Our data suggest that the TLR9 could have a role in IgAN progression, as patients with a worse clinical course showed lower expression of this receptor. This result is in accordance with other studies, carried out on Japanese IgAN patients, showing that in subjects with IgAN a variability of the tonsillar TLR9 mRNA expression is present: patients with relatively high expression of TLR9 had an earlier and more complete clinical remission than those with a lower expression.28 In addition, we found a significant direct correlation between the TLR9 copy number and the eGFR, confirming that this aberration could influence the IgAN progression. Nevertheless, how TLR9 could influence the progression of IgAN is at the moment still unknown. TLR9 is expressed in dendritic and B cells and binds unmethylated CpG dinucleotides (CpG DNA) released by bacteria and viruses.38 Moreover, it has been shown that in human naive B cells, TLR9 is expressed at low to undetectable levels, but its expression is rapidly induced following B-cell-receptor triggering in a T-cell-independent manner. In contrast, memory B cells express the TLR9 at constitutively high levels. Human memory B cells proliferate and differentiate to Ig-secreting cells in response to CpG, whereas naive B cell do so only if simultaneously triggered through the BCR. The constitutive expression of TLRs in memory B cells provides a mechanism to generate continuously the antibody of all memory specificities, thus sustaining serologic memory.39,40

CpG DNA motifs have a role in the mechanism by which B cells switch from IgM to IgA.36,41,42 Coupling of antigen to CpG may be sufficient to create a strong immunogen capable of eliciting highly specific T-cell-independent antibody responses.
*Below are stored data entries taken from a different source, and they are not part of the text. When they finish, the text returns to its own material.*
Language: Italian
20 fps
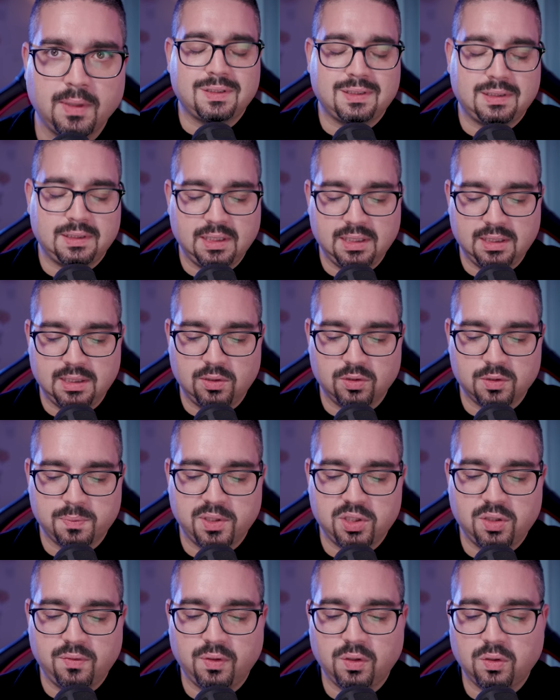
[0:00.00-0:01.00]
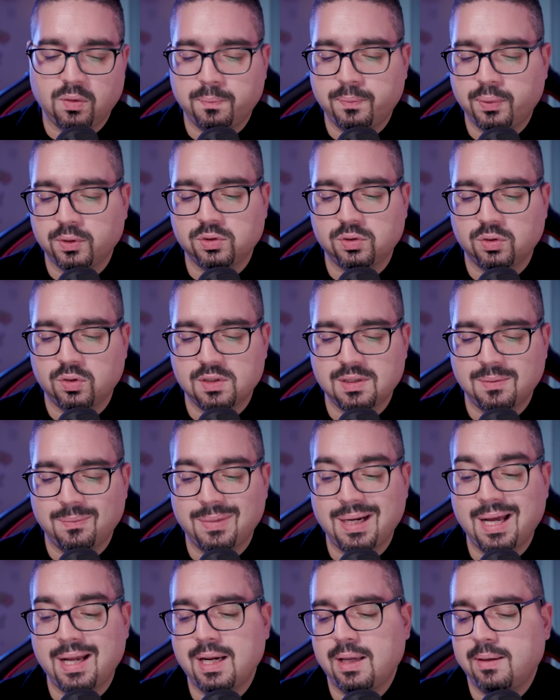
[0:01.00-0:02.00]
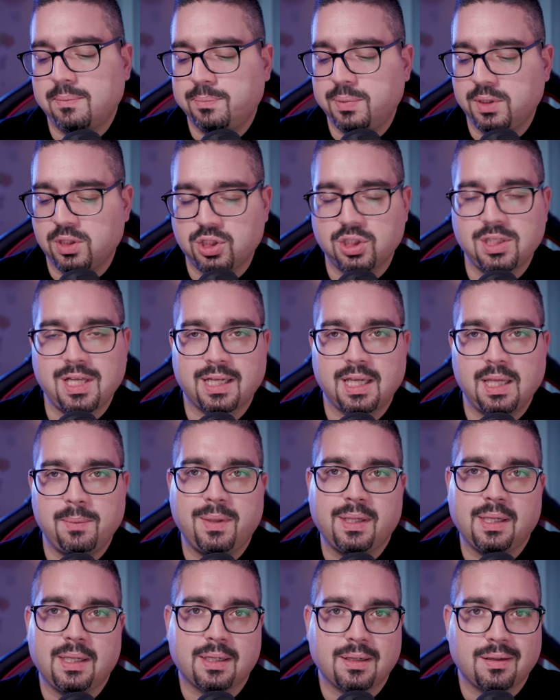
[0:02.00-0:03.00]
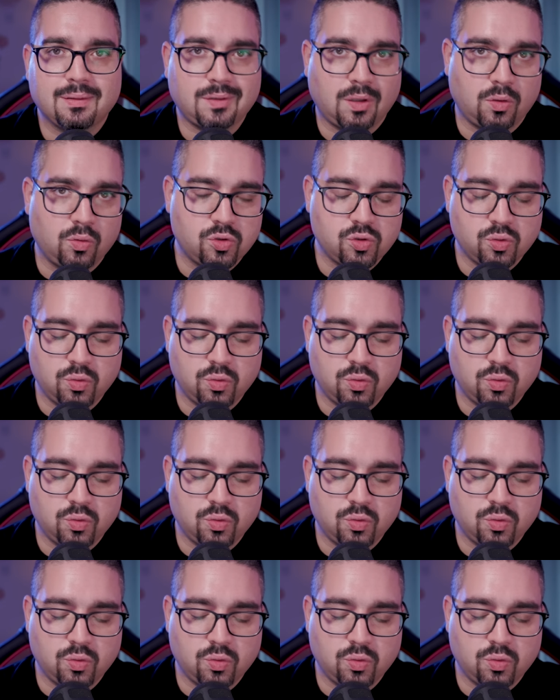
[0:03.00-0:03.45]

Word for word: Questi nello specifico possono sembrare PC da gaming, in realtà lo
The TLR9 CNV loss may lead to the failure of CpG to induce proliferation of memory B cells, because of the lower expression levels of TLR9, thus exacerbating IgA class switching in naive B cells via BCR. Moreover, a recent study suggests that CpG DNA potentiates the B-cell adaptive immune response by enhancing terminal differentiation.43 Indeed, in IgAN there is a reduced mucosal response to neoantigens, with greater response to mucosal and systemic antigenic challenge.38 This may result in impaired elimination of mucosal antigens, prolonged antigen exposure to B cells and an increase in immunologic memory leading to deal with continuous antigenic challenge that triggers the production of nephritogenic IgA1.35

In conclusion, we performed the first genome-wide CNV study in IgAN identifying some structural variants specific of IgAN patients and providing a collection of new candidate genes and loci that can help to dissect the complex genomic setting of the disease. Moreover, we identified a specific CNV, spanning the TLR9 gene, that could explain the disease severity in some IgAN patients. Further CNV-oriented replication studies in different populations will be necessary to improve our understanding of the pathogenetic mechanisms involved in IgAN.